▸ **EXERCISE DIRECTIONS**
A word-for-word reproduction of the data below is needed, with no pictures in it.

Saved data entries:
____

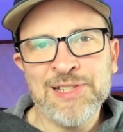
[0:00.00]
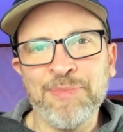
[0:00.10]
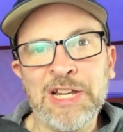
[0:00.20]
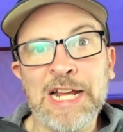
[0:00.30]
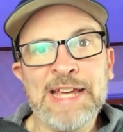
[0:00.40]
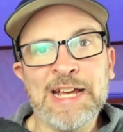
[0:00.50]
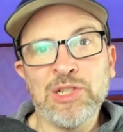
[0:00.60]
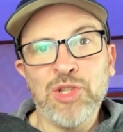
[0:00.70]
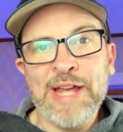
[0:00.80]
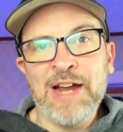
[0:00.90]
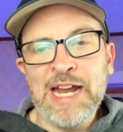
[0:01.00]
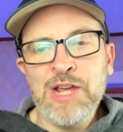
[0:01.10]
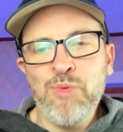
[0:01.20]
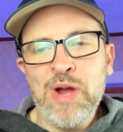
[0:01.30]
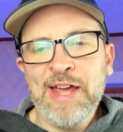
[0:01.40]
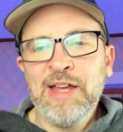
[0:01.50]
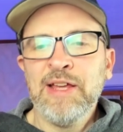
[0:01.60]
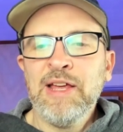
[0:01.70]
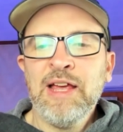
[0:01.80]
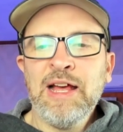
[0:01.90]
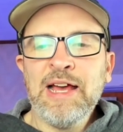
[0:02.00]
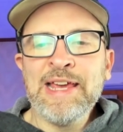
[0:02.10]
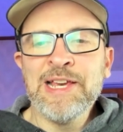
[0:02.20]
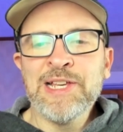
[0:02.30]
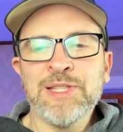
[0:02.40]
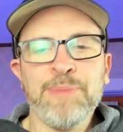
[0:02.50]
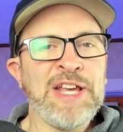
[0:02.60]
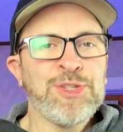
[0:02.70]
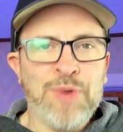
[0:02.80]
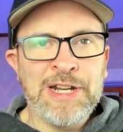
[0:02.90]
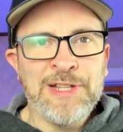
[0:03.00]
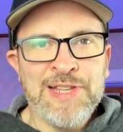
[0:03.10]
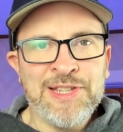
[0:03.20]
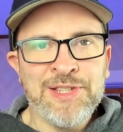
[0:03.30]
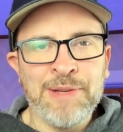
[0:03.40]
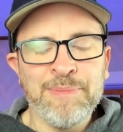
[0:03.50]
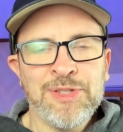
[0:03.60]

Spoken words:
Something I take a look at anyway is the base running system.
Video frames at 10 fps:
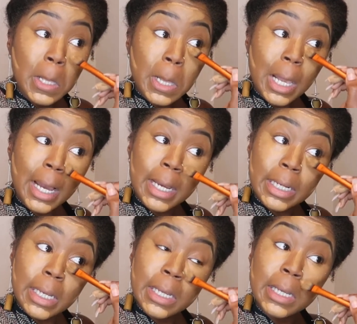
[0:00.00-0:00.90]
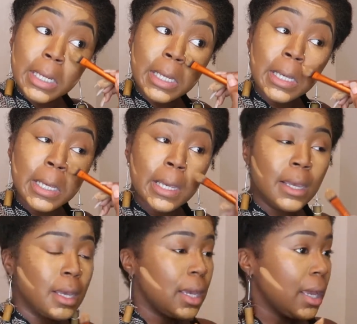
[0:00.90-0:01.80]
lighting,
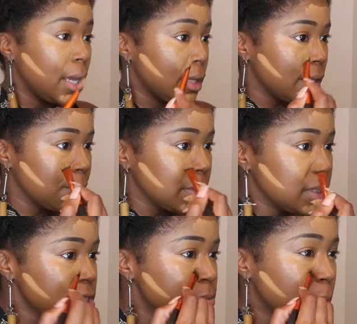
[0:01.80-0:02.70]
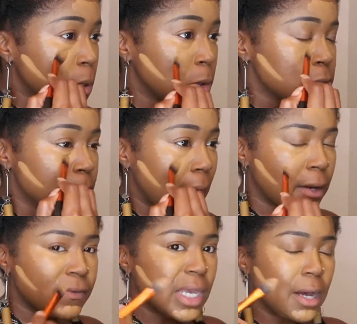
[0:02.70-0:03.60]
and they released balloons, but I
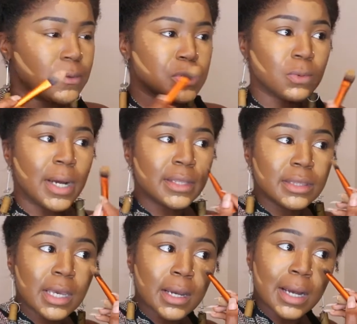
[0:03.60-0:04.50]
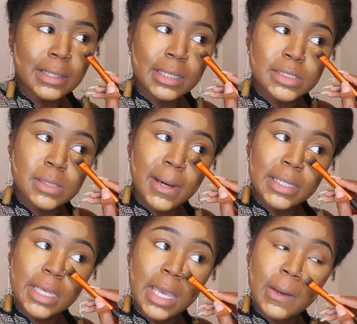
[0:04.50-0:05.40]
don't think I was right there. I think
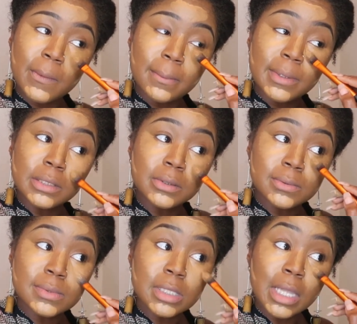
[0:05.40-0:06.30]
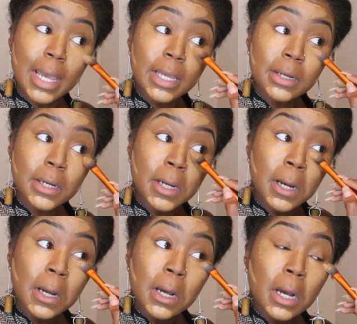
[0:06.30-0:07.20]
somebody came with balloons later.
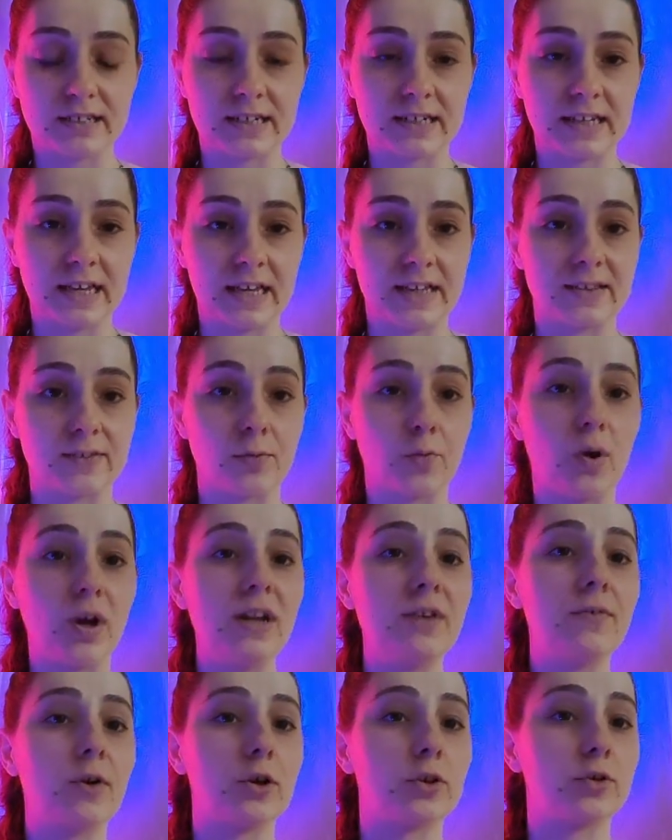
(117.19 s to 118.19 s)
create
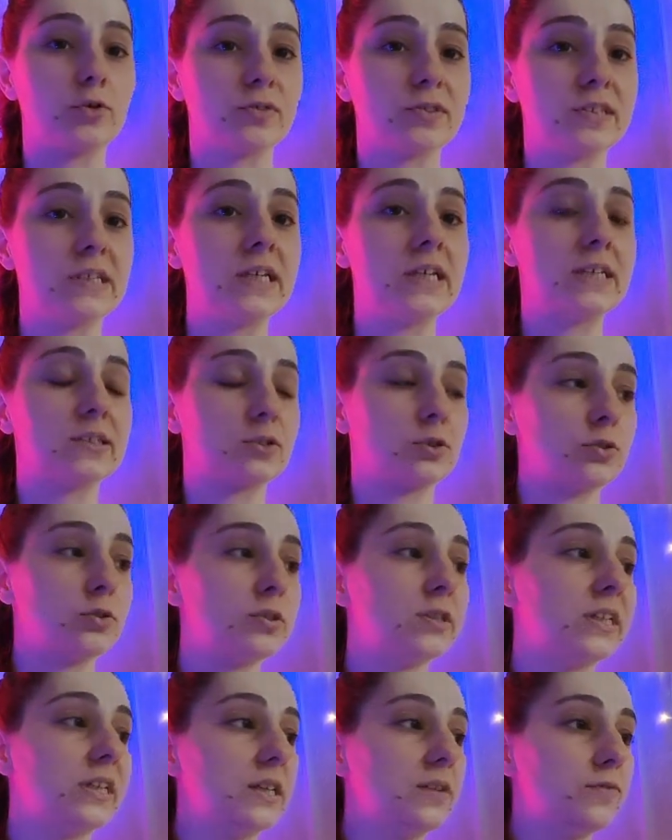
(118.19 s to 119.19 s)
whatever you think is going
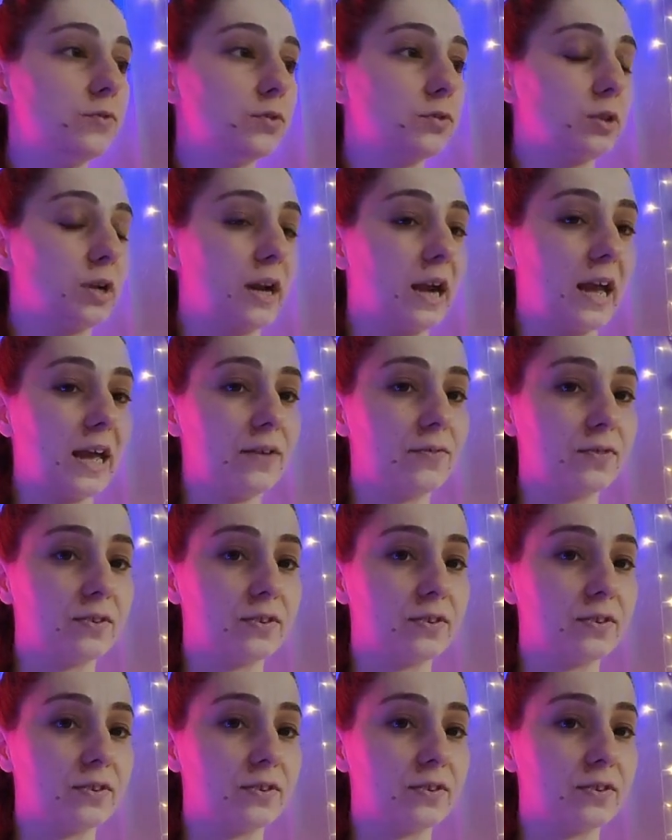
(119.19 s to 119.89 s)
to give you the life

____

▸ **ANSWER BOX**
[0:00.00]
[0:00.10]
[0:00.20]
[0:00.30]
[0:00.40]
[0:00.50]
[0:00.60]
[0:00.70]
[0:00.80]
[0:00.90]
[0:01.00]
[0:01.10]
[0:01.20]
[0:01.30]
[0:01.40]
[0:01.50]
[0:01.60]
[0:01.70]
[0:01.80]
[0:01.90]
[0:02.00]
[0:02.10]
[0:02.20]
[0:02.30]
[0:02.40]
[0:02.50]
[0:02.60]
[0:02.70]
[0:02.80]
[0:02.90]
[0:03.00]
[0:03.10]
[0:03.20]
[0:03.30]
[0:03.40]
[0:03.50]
[0:03.60]

Spoken words:
Something I take a look at anyway is the base running system.
Video frames at 10 fps:
[0:00.00-0:00.90]
[0:00.90-0:01.80]
lighting,
[0:01.80-0:02.70]
[0:02.70-0:03.60]
and they released balloons, but I
[0:03.60-0:04.50]
[0:04.50-0:05.40]
don't think I was right there. I think
[0:05.40-0:06.30]
[0:06.30-0:07.20]
somebody came with balloons later.
(117.19 s to 118.19 s)
create
(118.19 s to 119.19 s)
whatever you think is going
(119.19 s to 119.89 s)
to give you the life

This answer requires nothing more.